No Wit Today – Just Exhaustion, Advocate, 24/03/2017

There are some days when, like everyone who’s had to move from one career to another, I miss my old career. I was good at teaching, and I enjoyed it. I loved writing philosophy – it’s why I still do it independently, and why I put that analytic and creative skill to use in my current work as a writer, marketer, and artist.

But I read something earlier today that left a bitter taste in my mouth. John Searle is the subject of a viscerally disgusting set of sexual harassment allegations.

I don't really want to go over this in much detail. If you read the Buzzfeed article, you’ll discover all you need to know. I don’t want to discuss what Searle might or might not be found legally culpable for. Those are the kinds of discussions for law courts, which have much higher burdens of proof than straightforward ethical discussions.

I never really liked Searle's work to begin with, either.
The truth is, I’ve become increasingly alienated from the academic establishment. Although I regret the difficult and sometimes painful path I’ve had rebuilding my career after leaving the university sector, I find myself increasingly repulsed by the arrogant and grotesque behaviours the institution seems to encourage.

Not all professors, of course. Not all professors I knew in my academy days look straight through me when they see me on a campus or at a conference. Not all professors conduct blatantly dishonest job searches. Not all star professors in their fields regularly abuse their prestige and offices to prey on young female students.

The professors I knew who don’t do any of those things are wonderful people who I’m glad to have known. But I’ve also known enough who’ve done all these things. On the small scale my own life, I’ve met the arrogant, I’ve met liars, and I’ve met bastards.

I see how the prestige of an academic position feeds personal arrogance. I’ve seen the institutionalized untouchability of a prestigious office erodes people’s sense of ethics.

Now it seems I can’t go a year without learning of some other American university-based philosopher faced with civil claims or forced to resign over what in each instance are credible allegations of using his office to prey sexually on young female students.

Four years ago, it was Colin McGinn. Just over a year after that, it was Peter Ludlow, who when I met just a few months before his fall, was one of those academics who looked straight through me when he discovered I held no position.
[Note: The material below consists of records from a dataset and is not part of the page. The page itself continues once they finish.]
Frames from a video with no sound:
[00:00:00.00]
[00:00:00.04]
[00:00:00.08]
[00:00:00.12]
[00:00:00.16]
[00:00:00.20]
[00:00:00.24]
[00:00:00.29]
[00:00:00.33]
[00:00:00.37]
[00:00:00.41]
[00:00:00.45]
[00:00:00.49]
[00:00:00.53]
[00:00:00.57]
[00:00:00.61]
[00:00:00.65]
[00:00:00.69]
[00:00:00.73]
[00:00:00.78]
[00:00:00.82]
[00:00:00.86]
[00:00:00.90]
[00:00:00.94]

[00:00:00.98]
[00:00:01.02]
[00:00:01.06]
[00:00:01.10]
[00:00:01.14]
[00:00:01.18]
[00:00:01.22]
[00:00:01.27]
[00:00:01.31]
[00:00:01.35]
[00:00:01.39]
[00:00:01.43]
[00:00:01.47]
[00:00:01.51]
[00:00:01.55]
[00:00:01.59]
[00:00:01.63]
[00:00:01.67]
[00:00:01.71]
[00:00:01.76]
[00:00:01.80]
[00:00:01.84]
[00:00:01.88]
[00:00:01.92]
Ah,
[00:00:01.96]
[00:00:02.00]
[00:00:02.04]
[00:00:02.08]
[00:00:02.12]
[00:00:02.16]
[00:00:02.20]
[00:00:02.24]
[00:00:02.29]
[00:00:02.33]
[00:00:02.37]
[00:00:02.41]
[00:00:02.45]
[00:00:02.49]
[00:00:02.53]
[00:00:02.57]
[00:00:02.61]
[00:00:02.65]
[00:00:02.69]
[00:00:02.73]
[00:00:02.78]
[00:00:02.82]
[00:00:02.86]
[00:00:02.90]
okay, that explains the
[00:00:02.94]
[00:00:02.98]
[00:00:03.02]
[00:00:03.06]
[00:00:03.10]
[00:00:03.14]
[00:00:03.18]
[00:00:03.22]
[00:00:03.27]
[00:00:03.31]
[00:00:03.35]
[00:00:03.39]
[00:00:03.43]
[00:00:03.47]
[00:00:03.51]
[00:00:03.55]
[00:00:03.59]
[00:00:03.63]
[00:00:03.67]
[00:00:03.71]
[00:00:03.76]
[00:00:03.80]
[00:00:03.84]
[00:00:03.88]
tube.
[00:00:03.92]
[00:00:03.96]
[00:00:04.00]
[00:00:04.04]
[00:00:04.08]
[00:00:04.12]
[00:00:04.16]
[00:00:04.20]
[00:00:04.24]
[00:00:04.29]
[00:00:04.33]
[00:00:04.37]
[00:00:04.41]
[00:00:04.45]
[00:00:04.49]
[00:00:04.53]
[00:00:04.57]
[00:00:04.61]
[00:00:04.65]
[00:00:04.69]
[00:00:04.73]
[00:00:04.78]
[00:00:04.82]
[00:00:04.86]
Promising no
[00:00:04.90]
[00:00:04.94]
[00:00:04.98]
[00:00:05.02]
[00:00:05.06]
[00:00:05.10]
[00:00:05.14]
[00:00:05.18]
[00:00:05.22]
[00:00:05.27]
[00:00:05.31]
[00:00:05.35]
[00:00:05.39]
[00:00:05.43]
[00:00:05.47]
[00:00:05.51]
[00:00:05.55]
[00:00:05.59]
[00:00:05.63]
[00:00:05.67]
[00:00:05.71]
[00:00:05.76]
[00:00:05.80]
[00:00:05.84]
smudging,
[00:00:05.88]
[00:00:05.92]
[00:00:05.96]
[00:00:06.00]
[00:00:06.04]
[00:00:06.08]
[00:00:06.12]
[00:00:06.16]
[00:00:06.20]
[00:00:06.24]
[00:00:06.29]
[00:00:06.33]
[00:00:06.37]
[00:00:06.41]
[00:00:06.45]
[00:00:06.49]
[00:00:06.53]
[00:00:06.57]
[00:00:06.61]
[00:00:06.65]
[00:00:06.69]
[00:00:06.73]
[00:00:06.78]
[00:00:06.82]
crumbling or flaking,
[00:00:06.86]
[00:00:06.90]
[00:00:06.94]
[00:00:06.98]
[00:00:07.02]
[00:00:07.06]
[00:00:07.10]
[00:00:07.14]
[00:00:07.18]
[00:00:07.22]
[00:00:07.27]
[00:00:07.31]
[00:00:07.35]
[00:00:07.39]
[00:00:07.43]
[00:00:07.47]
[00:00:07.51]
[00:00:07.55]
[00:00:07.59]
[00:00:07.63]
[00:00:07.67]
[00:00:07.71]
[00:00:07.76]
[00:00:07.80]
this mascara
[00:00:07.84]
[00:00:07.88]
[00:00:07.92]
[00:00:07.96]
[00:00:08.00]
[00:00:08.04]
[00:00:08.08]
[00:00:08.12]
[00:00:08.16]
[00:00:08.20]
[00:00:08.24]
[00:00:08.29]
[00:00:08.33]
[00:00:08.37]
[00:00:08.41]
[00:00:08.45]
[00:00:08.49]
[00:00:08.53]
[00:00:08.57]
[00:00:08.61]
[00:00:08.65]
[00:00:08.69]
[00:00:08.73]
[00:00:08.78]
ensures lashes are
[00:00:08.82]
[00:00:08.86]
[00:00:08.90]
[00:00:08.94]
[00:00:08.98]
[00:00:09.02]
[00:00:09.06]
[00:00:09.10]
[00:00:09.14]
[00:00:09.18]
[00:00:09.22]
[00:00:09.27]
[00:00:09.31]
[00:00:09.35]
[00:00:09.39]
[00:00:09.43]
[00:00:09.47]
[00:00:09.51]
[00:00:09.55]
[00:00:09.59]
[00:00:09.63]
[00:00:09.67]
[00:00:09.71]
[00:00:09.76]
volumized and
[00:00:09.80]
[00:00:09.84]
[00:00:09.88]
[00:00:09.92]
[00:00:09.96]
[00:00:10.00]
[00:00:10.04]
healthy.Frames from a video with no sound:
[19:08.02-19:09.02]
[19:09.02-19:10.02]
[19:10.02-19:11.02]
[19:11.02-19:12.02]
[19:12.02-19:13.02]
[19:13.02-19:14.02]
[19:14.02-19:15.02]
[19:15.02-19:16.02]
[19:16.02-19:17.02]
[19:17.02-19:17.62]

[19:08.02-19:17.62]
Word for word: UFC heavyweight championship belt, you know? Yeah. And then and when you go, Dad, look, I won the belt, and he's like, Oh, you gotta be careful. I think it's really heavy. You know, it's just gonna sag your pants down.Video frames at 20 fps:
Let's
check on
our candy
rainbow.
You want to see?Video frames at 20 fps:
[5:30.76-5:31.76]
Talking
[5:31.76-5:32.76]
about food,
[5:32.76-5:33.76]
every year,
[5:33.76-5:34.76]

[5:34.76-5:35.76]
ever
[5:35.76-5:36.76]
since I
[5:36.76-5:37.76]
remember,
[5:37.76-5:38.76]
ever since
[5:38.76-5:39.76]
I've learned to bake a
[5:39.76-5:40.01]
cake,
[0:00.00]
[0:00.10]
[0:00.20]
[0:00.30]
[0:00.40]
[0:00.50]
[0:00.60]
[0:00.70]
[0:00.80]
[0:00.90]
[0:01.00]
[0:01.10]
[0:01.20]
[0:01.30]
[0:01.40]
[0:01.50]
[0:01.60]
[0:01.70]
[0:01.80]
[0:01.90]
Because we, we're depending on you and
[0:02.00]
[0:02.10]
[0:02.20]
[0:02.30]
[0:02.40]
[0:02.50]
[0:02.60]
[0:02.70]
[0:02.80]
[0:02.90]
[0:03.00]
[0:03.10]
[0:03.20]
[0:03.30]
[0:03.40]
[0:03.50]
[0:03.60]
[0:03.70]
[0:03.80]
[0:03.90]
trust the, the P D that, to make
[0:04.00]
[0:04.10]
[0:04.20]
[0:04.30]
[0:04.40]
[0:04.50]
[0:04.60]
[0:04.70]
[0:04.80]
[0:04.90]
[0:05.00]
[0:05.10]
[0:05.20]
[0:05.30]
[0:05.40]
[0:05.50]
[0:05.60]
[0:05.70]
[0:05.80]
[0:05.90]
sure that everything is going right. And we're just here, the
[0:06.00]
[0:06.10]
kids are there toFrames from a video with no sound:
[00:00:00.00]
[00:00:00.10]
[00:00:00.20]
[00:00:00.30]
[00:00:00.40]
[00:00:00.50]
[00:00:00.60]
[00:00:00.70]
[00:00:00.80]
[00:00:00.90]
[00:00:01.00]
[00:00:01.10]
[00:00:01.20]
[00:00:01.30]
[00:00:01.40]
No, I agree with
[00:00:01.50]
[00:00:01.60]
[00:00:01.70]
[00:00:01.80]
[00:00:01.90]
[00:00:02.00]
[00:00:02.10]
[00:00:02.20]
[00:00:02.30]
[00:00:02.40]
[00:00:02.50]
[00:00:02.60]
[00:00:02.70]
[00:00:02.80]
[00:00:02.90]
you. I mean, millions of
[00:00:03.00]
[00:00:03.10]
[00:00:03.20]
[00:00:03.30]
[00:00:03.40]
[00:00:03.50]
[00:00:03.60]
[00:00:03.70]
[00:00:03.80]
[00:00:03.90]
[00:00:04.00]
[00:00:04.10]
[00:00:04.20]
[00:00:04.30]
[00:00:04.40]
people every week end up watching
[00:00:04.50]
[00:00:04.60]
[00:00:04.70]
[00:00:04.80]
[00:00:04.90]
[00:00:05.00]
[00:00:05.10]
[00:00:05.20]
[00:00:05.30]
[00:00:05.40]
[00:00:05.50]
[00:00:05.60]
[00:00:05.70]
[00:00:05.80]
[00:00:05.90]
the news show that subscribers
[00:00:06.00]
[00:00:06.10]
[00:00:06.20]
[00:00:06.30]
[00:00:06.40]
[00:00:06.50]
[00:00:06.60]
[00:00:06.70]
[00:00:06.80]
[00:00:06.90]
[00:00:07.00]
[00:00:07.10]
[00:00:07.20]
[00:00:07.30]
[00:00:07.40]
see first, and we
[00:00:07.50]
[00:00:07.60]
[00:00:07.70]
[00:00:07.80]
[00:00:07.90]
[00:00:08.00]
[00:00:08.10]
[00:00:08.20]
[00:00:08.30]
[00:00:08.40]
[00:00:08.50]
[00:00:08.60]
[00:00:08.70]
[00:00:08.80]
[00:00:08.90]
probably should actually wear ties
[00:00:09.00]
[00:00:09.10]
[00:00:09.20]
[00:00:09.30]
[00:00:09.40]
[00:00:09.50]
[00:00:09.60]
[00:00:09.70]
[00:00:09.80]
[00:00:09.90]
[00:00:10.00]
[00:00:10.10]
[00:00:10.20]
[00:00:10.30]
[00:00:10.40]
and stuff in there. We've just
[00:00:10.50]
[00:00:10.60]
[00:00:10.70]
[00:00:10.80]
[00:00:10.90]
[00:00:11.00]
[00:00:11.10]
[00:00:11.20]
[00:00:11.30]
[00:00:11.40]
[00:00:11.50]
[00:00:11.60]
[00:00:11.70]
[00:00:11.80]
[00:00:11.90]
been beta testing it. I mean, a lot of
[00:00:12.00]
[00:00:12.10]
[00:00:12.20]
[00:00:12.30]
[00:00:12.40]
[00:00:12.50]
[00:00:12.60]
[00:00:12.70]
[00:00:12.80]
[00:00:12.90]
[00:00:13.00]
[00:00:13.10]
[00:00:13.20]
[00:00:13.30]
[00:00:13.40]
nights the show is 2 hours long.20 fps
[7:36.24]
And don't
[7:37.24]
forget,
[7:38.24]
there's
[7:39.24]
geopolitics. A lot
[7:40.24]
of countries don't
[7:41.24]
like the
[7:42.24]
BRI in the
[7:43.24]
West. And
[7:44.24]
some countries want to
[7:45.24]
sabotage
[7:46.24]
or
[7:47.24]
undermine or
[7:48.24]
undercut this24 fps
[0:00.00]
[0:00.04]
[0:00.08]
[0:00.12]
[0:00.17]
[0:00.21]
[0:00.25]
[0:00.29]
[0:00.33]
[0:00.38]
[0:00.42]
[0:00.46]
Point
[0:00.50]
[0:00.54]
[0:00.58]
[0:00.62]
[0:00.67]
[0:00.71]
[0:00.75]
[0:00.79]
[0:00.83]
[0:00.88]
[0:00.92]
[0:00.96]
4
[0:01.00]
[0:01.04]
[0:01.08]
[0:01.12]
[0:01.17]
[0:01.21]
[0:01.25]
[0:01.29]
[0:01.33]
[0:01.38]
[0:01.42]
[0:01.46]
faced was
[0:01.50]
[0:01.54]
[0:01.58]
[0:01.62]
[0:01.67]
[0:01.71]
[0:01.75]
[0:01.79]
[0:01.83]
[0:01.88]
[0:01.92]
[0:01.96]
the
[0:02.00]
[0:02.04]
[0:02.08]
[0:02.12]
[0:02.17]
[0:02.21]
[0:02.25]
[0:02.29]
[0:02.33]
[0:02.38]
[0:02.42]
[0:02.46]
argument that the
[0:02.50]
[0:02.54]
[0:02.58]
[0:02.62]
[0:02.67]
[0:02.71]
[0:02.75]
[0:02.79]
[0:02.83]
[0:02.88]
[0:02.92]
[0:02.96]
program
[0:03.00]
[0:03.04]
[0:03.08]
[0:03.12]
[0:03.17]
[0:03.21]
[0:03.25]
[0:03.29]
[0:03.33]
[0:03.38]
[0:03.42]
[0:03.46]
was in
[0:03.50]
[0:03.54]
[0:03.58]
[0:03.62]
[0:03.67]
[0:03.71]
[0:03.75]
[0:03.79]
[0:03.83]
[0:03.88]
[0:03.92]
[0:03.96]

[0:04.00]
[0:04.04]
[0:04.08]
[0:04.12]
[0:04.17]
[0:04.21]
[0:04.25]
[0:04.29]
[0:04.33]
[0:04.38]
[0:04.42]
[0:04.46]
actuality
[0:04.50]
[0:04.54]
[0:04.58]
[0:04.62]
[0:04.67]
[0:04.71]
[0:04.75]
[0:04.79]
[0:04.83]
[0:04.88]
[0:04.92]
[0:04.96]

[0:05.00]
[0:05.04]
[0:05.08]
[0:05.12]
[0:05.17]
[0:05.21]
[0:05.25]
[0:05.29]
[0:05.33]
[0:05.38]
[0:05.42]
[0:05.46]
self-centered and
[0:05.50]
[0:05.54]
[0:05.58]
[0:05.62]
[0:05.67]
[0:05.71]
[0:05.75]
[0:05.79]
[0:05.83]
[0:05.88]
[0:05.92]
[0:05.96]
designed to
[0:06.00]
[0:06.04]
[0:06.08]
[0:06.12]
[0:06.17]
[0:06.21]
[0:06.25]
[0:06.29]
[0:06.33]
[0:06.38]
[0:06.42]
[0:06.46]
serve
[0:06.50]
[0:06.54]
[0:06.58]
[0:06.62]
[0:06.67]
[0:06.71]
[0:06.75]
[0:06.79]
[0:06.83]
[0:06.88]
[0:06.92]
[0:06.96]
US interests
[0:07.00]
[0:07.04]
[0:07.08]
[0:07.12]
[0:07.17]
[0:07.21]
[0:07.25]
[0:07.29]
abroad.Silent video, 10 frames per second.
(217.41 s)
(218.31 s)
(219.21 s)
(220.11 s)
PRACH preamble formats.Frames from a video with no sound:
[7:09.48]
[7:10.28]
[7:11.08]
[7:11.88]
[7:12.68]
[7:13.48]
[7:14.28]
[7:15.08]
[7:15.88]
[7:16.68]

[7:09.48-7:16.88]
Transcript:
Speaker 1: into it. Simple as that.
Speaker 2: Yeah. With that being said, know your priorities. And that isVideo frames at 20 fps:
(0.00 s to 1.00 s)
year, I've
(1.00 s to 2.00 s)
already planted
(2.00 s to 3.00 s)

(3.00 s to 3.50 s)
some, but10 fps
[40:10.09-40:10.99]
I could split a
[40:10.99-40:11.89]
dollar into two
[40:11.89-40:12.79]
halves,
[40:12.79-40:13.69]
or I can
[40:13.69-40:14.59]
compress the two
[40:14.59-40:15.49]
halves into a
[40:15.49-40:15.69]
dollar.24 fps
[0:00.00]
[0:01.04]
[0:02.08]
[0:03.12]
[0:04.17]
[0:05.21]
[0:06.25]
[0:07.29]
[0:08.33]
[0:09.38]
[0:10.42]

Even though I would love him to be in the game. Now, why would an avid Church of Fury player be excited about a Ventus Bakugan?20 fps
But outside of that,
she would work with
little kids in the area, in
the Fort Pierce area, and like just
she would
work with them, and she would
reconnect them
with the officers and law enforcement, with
Last year, it was Thomas Pogge, a multidimensionally hypocritical case of an ethicist praised for his selfless approach to political thought. Well, he had also been using his office and research institute to manipulate and seduce a long string of young female scholars from the Global South.

The same reporter carried out the investigation into Searle, and the lawsuit by Joanna Ong that he propositioned her multiple times, then cut her salary and fired her for refusing him. Yes, Ong’s suit alleges that he did, indeed, make that very joke.

The What It’s Like to Be a Woman in Philosophy blog exists, chronicling everyday sexist bullshit throughout the discipline. It’s beyond tiring, and I don’t even work there anymore.

I look at this institution that I had wanted to be part of, that defined a career path for me for a decade. It’s past being decadent. It’s past being sad. I feel a kind of sickly contempt at that institution. I don’t even know how I could have thrived there if I’d stuck out the career.

If I had seen something like what Searle and Pogge were apparently doing, would I have done something about it? Or would I have looked the other way? When I think about what my own livelihood would have depended on, what the established norms and moralities of my institution were, maybe I just would have been content with not doing such reprehensible acts myself.

Or maybe after many decades rising through the hierarchy of that world, growing entirely accustomed to its cultures and the power of an office, maybe I’d have done worse than turning away my eye.

I think it’s a profound and important ethical truth about humanity that when we think we’re incapable of monstrosity is exactly when we’re most vulnerable to becoming monsters.